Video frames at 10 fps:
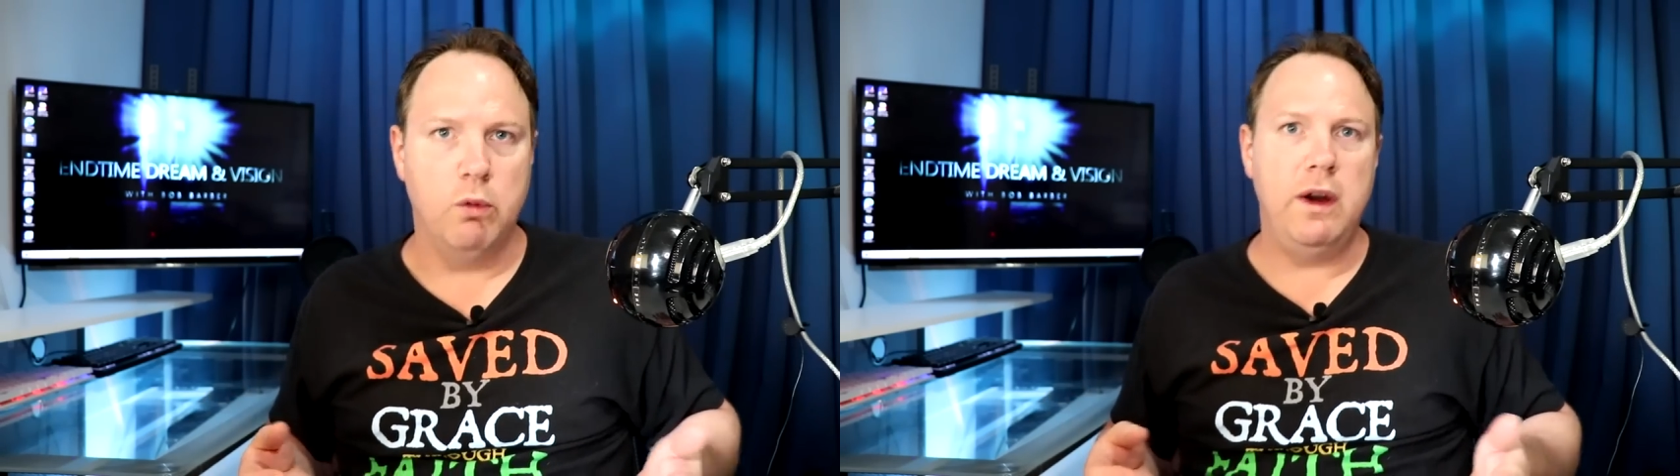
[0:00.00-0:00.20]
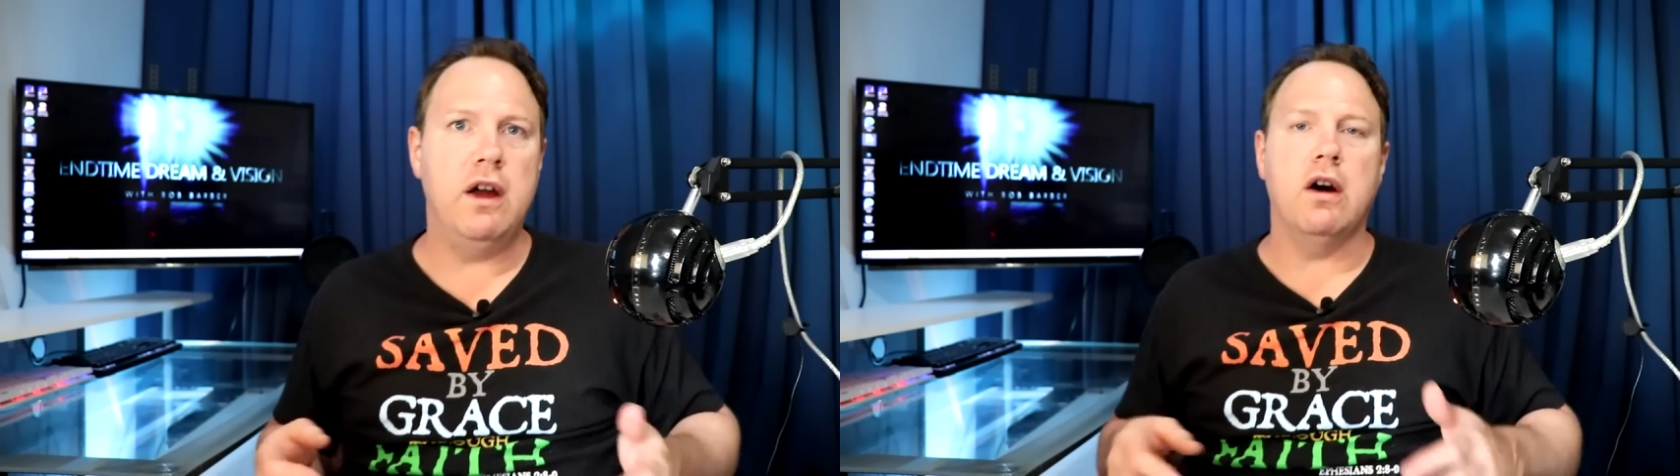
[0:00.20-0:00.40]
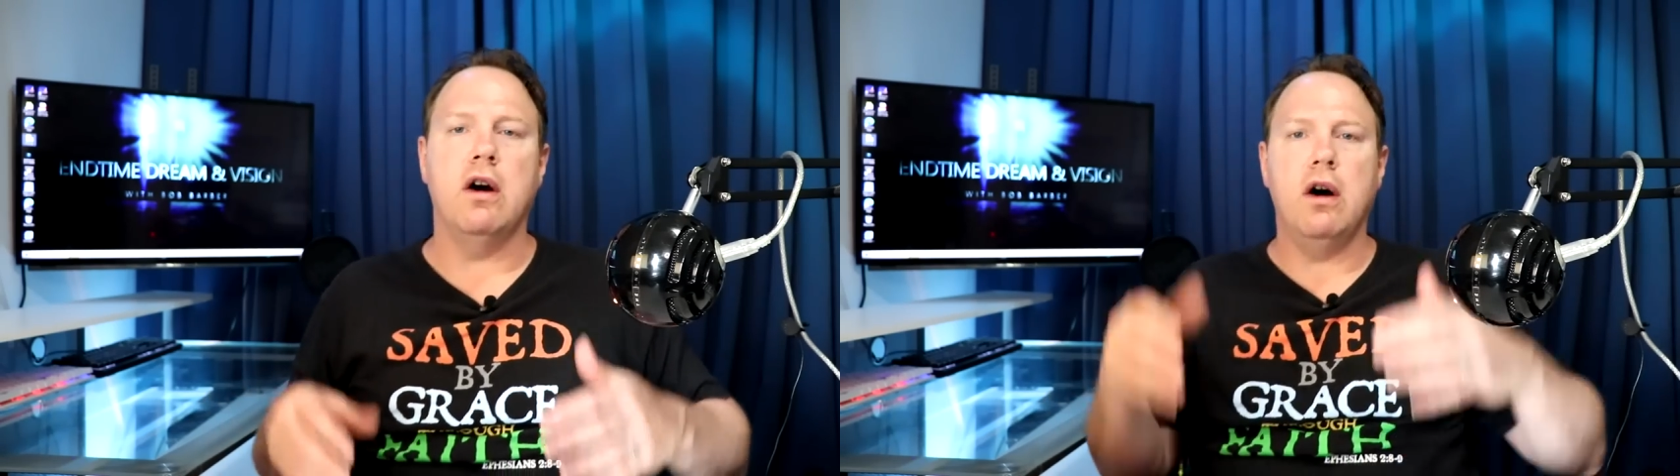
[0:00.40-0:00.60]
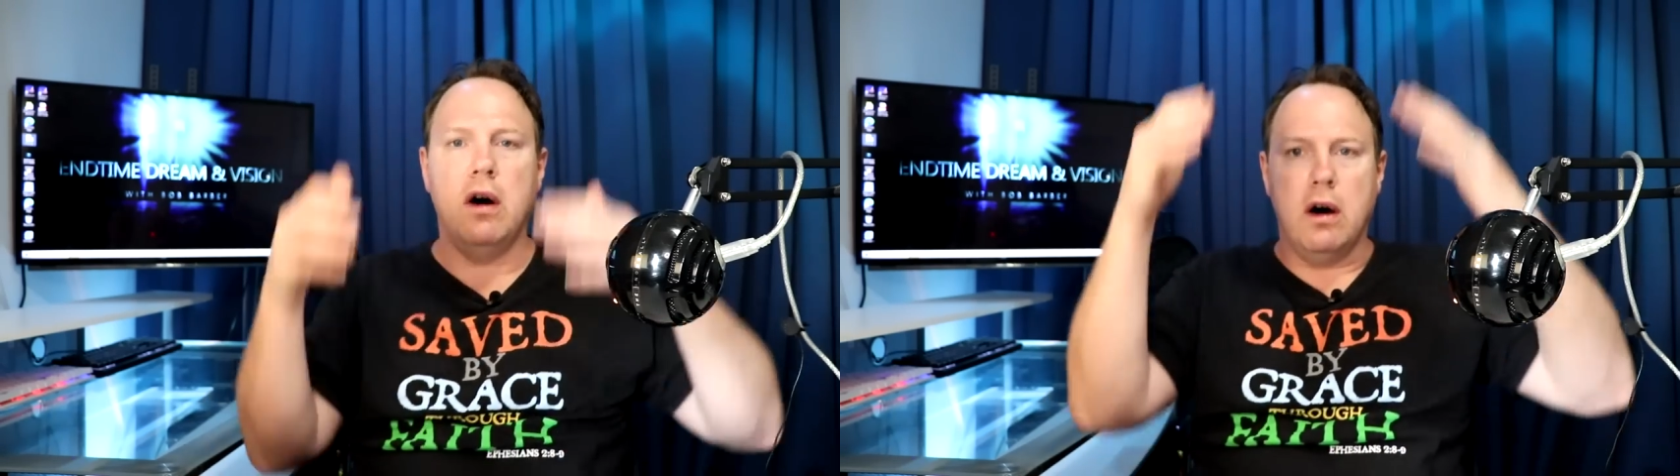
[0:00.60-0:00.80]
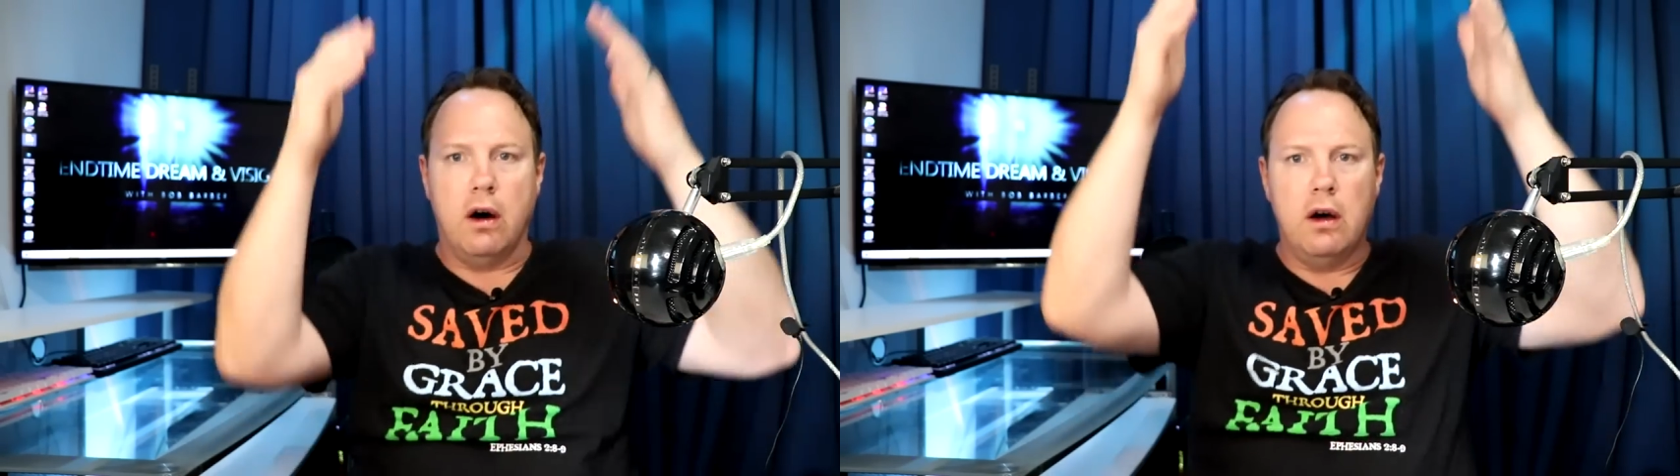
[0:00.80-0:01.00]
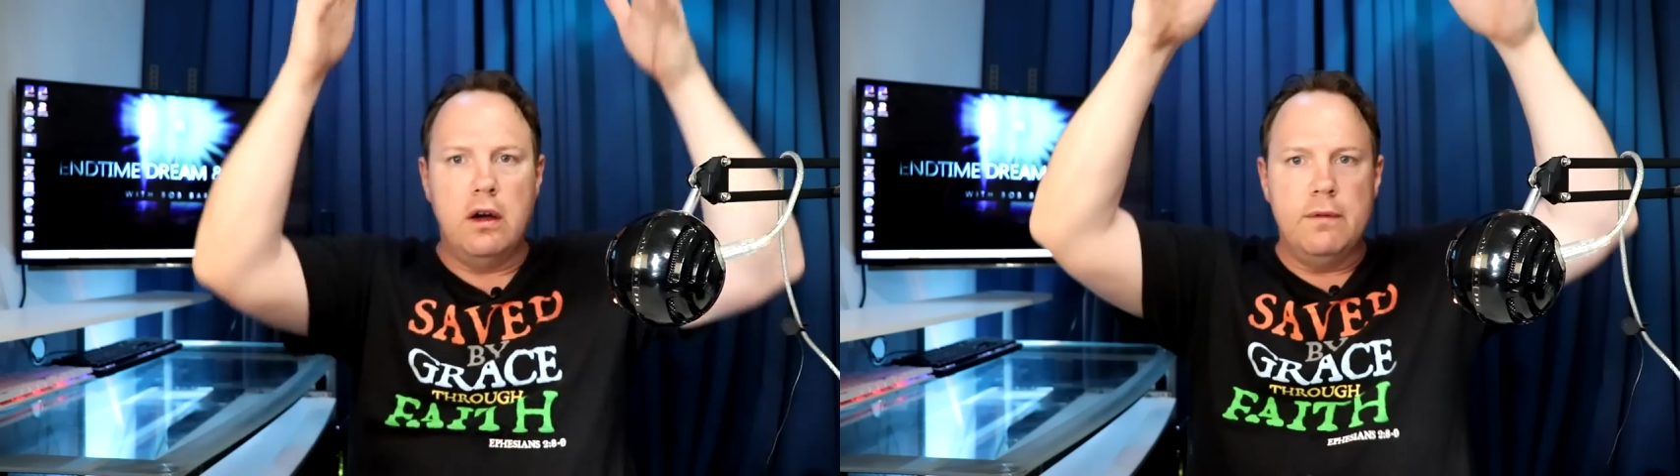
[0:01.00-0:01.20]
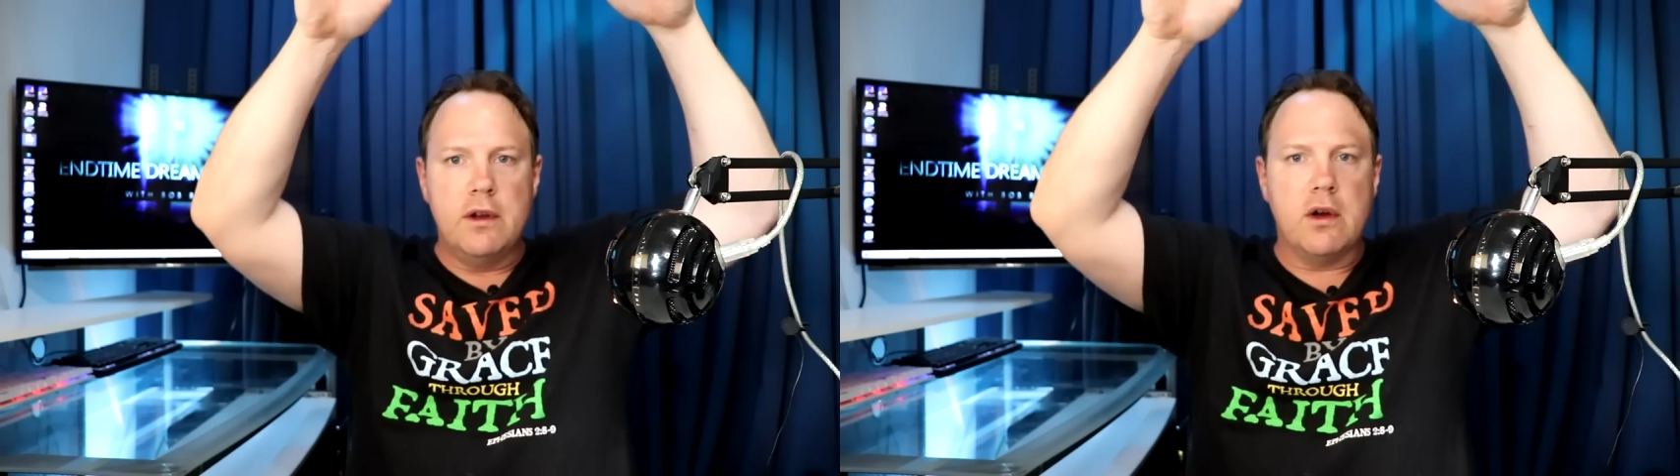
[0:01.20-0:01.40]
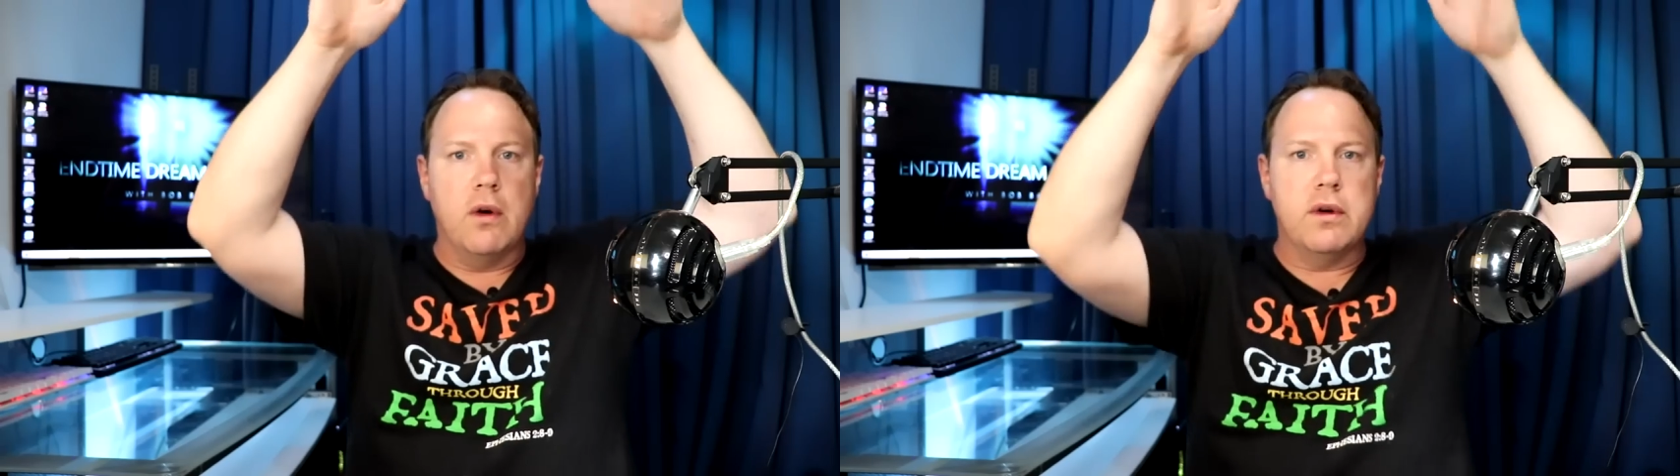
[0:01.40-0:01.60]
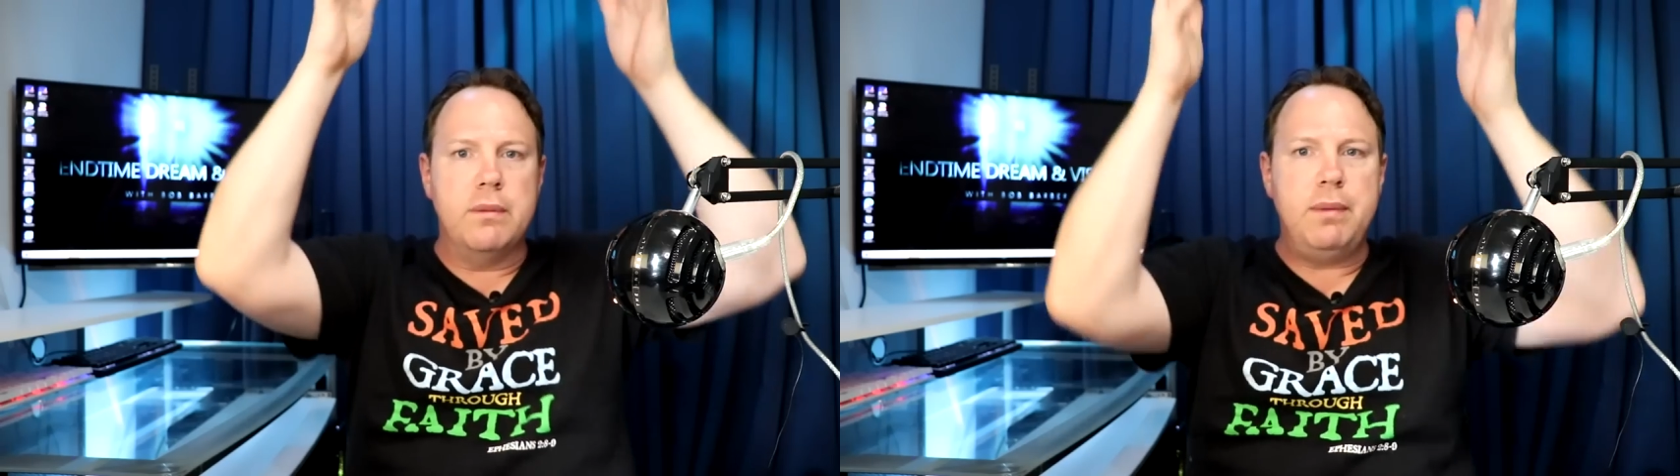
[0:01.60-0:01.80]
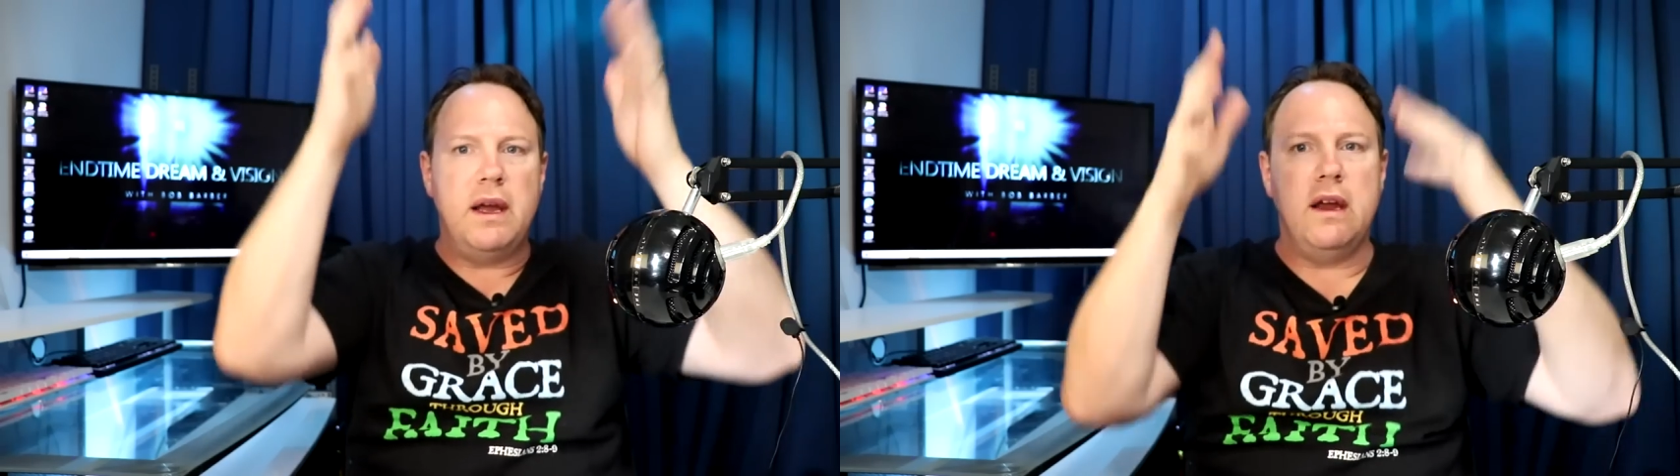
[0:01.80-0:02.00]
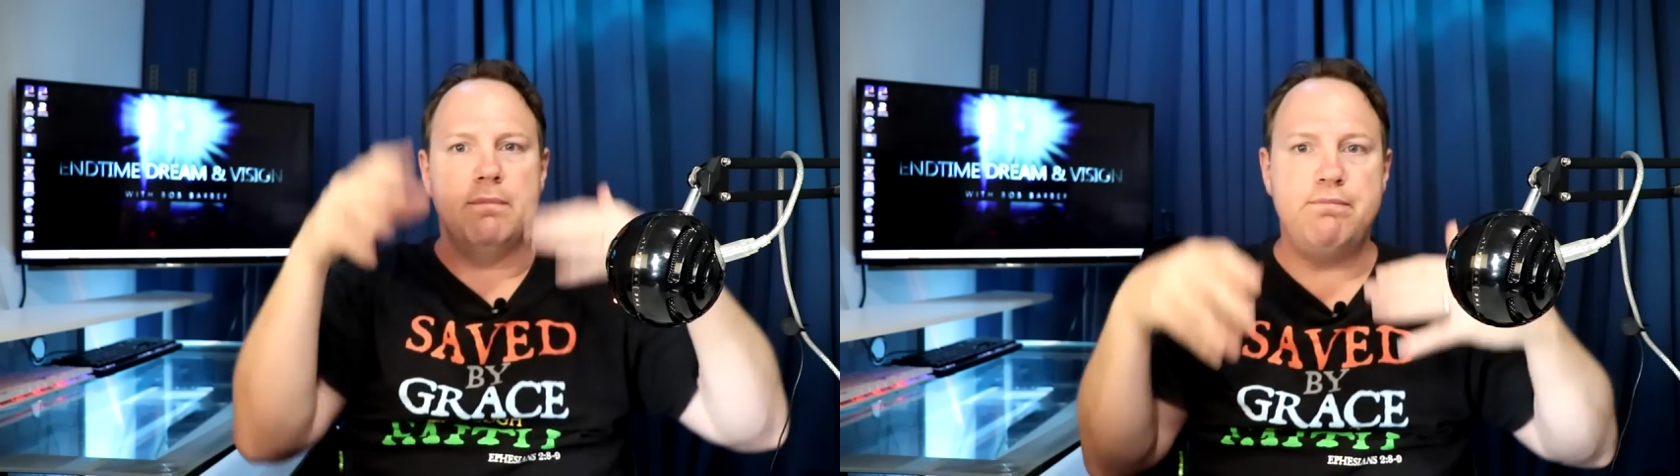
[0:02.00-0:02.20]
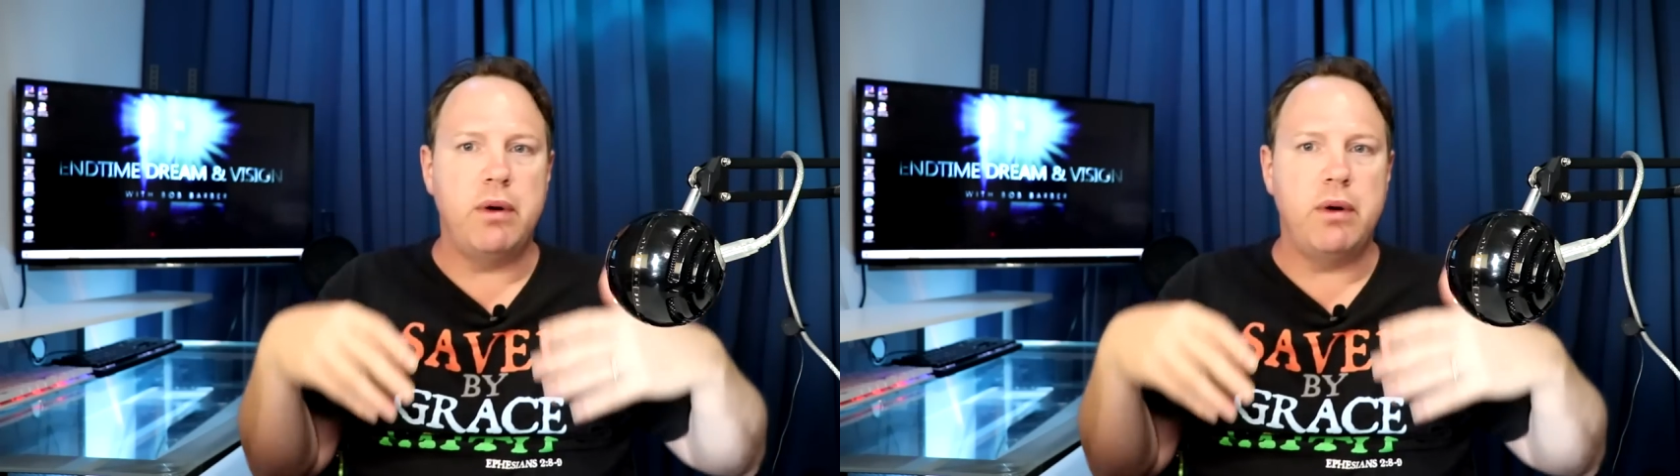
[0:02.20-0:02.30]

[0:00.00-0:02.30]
We are all going to be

##########

▸ **Exercise objective**:
Your response should consist solely of the lines from the line with "[0:01.00-0:01.20]" through the last line of the entries above, printed exactly and without pictures.

▸ **Expected answer**:
[0:01.00-0:01.20]
[0:01.20-0:01.40]
[0:01.40-0:01.60]
[0:01.60-0:01.80]
[0:01.80-0:02.00]
[0:02.00-0:02.20]
[0:02.20-0:02.30]

[0:00.00-0:02.30]
We are all going to be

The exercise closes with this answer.